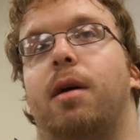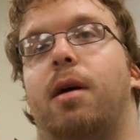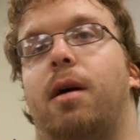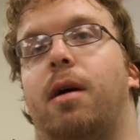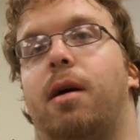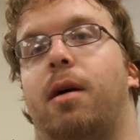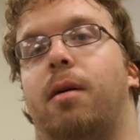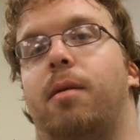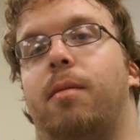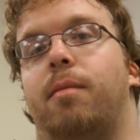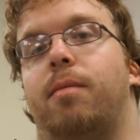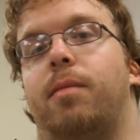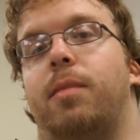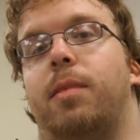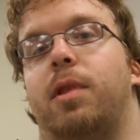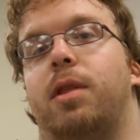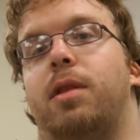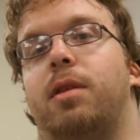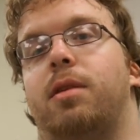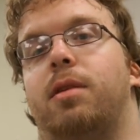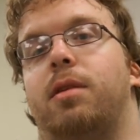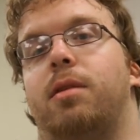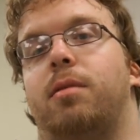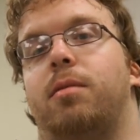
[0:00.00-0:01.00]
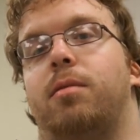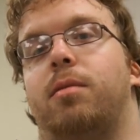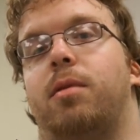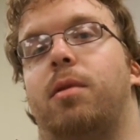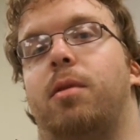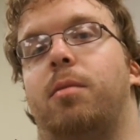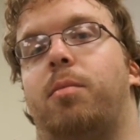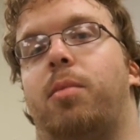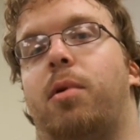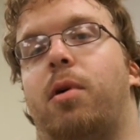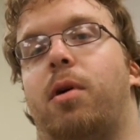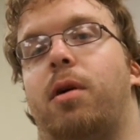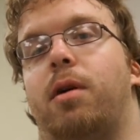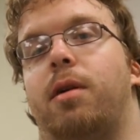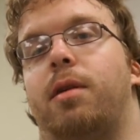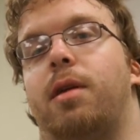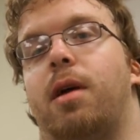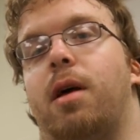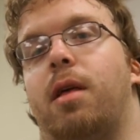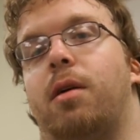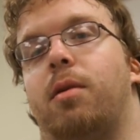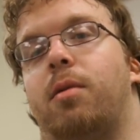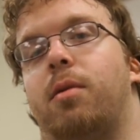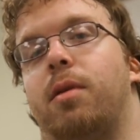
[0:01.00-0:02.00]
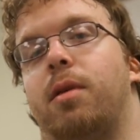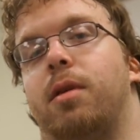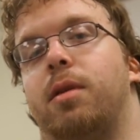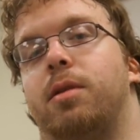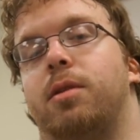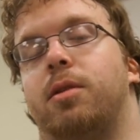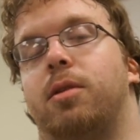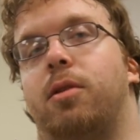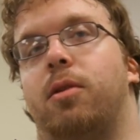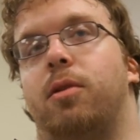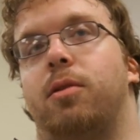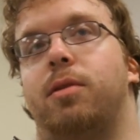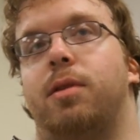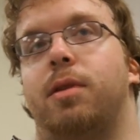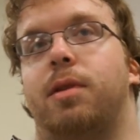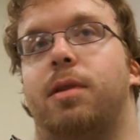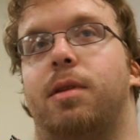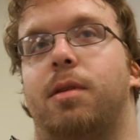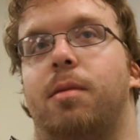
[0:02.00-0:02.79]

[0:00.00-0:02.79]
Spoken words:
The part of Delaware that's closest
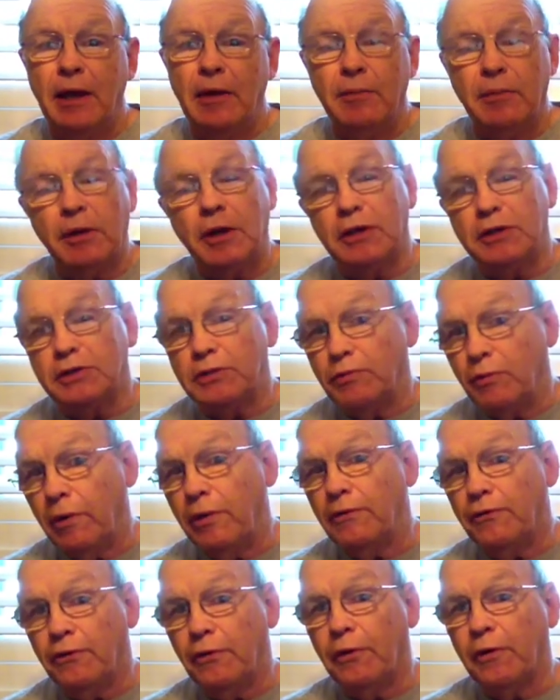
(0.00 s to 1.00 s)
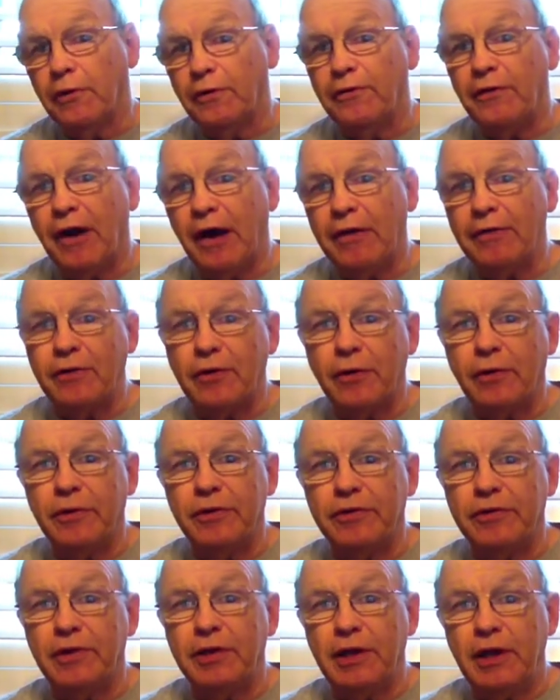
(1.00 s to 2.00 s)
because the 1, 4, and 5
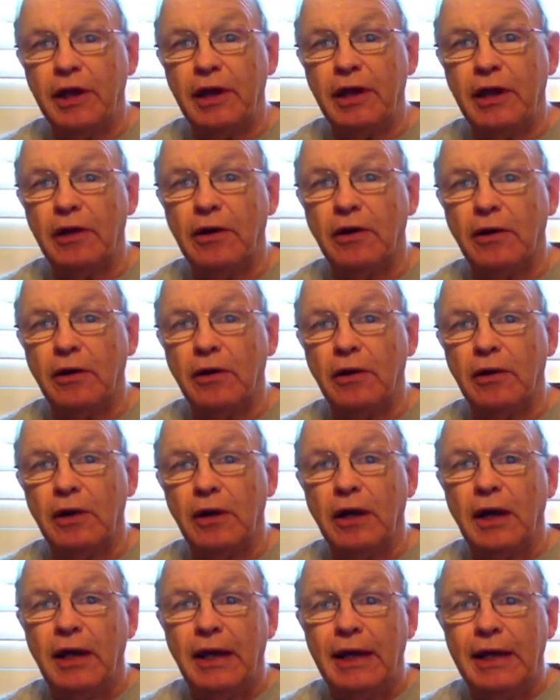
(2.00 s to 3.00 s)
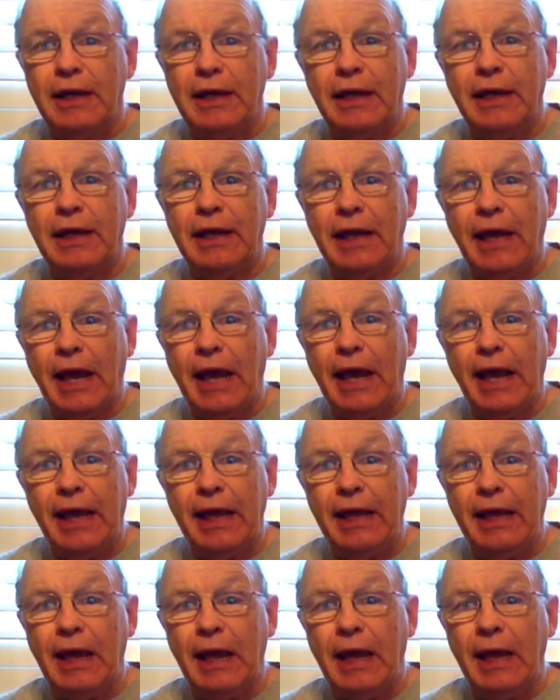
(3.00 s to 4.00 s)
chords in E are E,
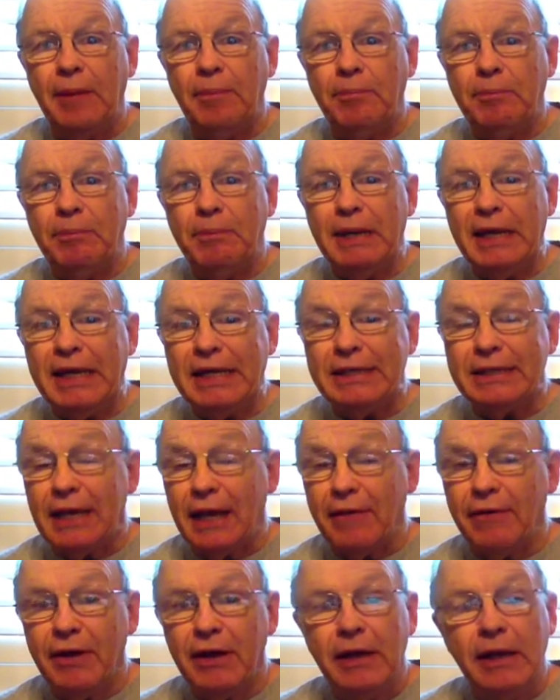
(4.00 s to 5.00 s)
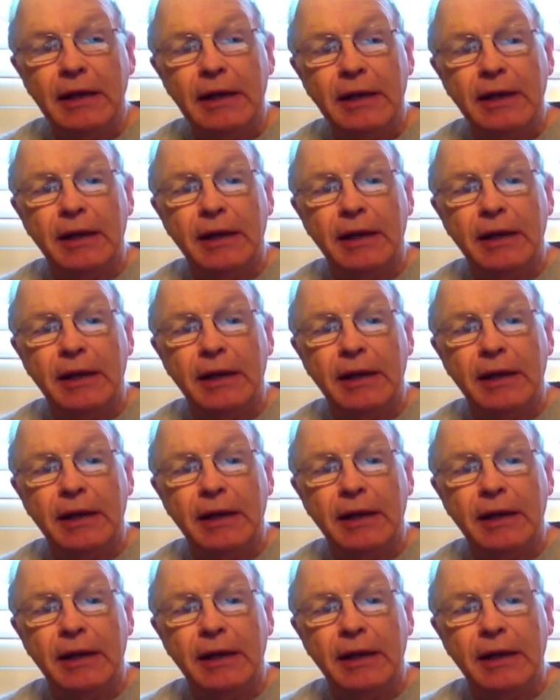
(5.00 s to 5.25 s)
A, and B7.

####################

=== Work required ===
Write out the records in full and exactly, omitting the pictures they hold.

=== Result ===
[0:00.00-0:01.00]
[0:01.00-0:02.00]
[0:02.00-0:02.79]

[0:00.00-0:02.79]
Spoken words:
The part of Delaware that's closest
(0.00 s to 1.00 s)
(1.00 s to 2.00 s)
because the 1, 4, and 5
(2.00 s to 3.00 s)
(3.00 s to 4.00 s)
chords in E are E,
(4.00 s to 5.00 s)
(5.00 s to 5.25 s)
A, and B7.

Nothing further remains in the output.